Saved data entries:

■ ■ ■

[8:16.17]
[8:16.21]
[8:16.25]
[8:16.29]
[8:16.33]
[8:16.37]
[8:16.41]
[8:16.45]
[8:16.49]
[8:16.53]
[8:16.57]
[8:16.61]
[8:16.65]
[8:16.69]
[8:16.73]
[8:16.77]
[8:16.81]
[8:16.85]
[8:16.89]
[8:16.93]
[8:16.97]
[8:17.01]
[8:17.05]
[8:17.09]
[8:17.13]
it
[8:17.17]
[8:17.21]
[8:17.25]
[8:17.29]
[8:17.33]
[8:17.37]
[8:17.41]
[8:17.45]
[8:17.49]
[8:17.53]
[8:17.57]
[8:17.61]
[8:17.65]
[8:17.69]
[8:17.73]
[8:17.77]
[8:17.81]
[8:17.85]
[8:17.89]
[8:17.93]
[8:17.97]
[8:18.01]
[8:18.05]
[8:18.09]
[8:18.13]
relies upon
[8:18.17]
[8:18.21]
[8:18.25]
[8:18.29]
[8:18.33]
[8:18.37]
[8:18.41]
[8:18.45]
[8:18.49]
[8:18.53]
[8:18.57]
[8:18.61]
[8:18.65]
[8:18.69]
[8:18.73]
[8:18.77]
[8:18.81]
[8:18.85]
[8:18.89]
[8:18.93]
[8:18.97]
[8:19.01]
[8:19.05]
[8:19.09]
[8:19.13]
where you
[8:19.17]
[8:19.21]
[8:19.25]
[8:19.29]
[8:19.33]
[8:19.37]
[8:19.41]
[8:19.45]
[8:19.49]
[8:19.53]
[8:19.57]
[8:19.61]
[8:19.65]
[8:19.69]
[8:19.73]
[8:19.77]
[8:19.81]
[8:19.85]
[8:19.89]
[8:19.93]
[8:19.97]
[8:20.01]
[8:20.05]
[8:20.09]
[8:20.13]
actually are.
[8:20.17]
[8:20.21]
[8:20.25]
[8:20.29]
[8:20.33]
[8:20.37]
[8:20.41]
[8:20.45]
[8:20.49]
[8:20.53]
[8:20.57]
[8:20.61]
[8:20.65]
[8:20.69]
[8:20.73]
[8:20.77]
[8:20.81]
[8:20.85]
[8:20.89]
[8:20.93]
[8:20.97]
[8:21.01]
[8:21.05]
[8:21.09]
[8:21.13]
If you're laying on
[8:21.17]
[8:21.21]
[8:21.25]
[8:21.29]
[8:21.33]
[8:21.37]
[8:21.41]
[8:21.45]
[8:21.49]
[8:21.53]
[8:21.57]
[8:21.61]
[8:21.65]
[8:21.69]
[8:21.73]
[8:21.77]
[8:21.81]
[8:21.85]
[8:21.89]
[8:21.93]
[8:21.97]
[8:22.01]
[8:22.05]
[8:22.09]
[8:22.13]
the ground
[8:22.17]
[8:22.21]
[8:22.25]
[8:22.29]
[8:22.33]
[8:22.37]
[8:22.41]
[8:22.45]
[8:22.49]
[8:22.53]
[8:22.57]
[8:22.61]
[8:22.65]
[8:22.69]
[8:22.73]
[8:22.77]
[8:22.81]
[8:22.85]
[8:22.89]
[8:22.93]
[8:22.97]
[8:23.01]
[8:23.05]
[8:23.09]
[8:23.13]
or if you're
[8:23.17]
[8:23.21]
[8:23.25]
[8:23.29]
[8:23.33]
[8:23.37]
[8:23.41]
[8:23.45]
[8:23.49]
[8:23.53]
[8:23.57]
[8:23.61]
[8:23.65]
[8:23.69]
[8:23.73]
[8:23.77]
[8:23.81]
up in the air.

■ ■ ■

■ **Work task**
Word for word, repeat every record.

■ **Written reply**
[8:16.17]
[8:16.21]
[8:16.25]
[8:16.29]
[8:16.33]
[8:16.37]
[8:16.41]
[8:16.45]
[8:16.49]
[8:16.53]
[8:16.57]
[8:16.61]
[8:16.65]
[8:16.69]
[8:16.73]
[8:16.77]
[8:16.81]
[8:16.85]
[8:16.89]
[8:16.93]
[8:16.97]
[8:17.01]
[8:17.05]
[8:17.09]
[8:17.13]
it
[8:17.17]
[8:17.21]
[8:17.25]
[8:17.29]
[8:17.33]
[8:17.37]
[8:17.41]
[8:17.45]
[8:17.49]
[8:17.53]
[8:17.57]
[8:17.61]
[8:17.65]
[8:17.69]
[8:17.73]
[8:17.77]
[8:17.81]
[8:17.85]
[8:17.89]
[8:17.93]
[8:17.97]
[8:18.01]
[8:18.05]
[8:18.09]
[8:18.13]
relies upon
[8:18.17]
[8:18.21]
[8:18.25]
[8:18.29]
[8:18.33]
[8:18.37]
[8:18.41]
[8:18.45]
[8:18.49]
[8:18.53]
[8:18.57]
[8:18.61]
[8:18.65]
[8:18.69]
[8:18.73]
[8:18.77]
[8:18.81]
[8:18.85]
[8:18.89]
[8:18.93]
[8:18.97]
[8:19.01]
[8:19.05]
[8:19.09]
[8:19.13]
where you
[8:19.17]
[8:19.21]
[8:19.25]
[8:19.29]
[8:19.33]
[8:19.37]
[8:19.41]
[8:19.45]
[8:19.49]
[8:19.53]
[8:19.57]
[8:19.61]
[8:19.65]
[8:19.69]
[8:19.73]
[8:19.77]
[8:19.81]
[8:19.85]
[8:19.89]
[8:19.93]
[8:19.97]
[8:20.01]
[8:20.05]
[8:20.09]
[8:20.13]
actually are.
[8:20.17]
[8:20.21]
[8:20.25]
[8:20.29]
[8:20.33]
[8:20.37]
[8:20.41]
[8:20.45]
[8:20.49]
[8:20.53]
[8:20.57]
[8:20.61]
[8:20.65]
[8:20.69]
[8:20.73]
[8:20.77]
[8:20.81]
[8:20.85]
[8:20.89]
[8:20.93]
[8:20.97]
[8:21.01]
[8:21.05]
[8:21.09]
[8:21.13]
If you're laying on
[8:21.17]
[8:21.21]
[8:21.25]
[8:21.29]
[8:21.33]
[8:21.37]
[8:21.41]
[8:21.45]
[8:21.49]
[8:21.53]
[8:21.57]
[8:21.61]
[8:21.65]
[8:21.69]
[8:21.73]
[8:21.77]
[8:21.81]
[8:21.85]
[8:21.89]
[8:21.93]
[8:21.97]
[8:22.01]
[8:22.05]
[8:22.09]
[8:22.13]
the ground
[8:22.17]
[8:22.21]
[8:22.25]
[8:22.29]
[8:22.33]
[8:22.37]
[8:22.41]
[8:22.45]
[8:22.49]
[8:22.53]
[8:22.57]
[8:22.61]
[8:22.65]
[8:22.69]
[8:22.73]
[8:22.77]
[8:22.81]
[8:22.85]
[8:22.89]
[8:22.93]
[8:22.97]
[8:23.01]
[8:23.05]
[8:23.09]
[8:23.13]
or if you're
[8:23.17]
[8:23.21]
[8:23.25]
[8:23.29]
[8:23.33]
[8:23.37]
[8:23.41]
[8:23.45]
[8:23.49]
[8:23.53]
[8:23.57]
[8:23.61]
[8:23.65]
[8:23.69]
[8:23.73]
[8:23.77]
[8:23.81]
up in the air.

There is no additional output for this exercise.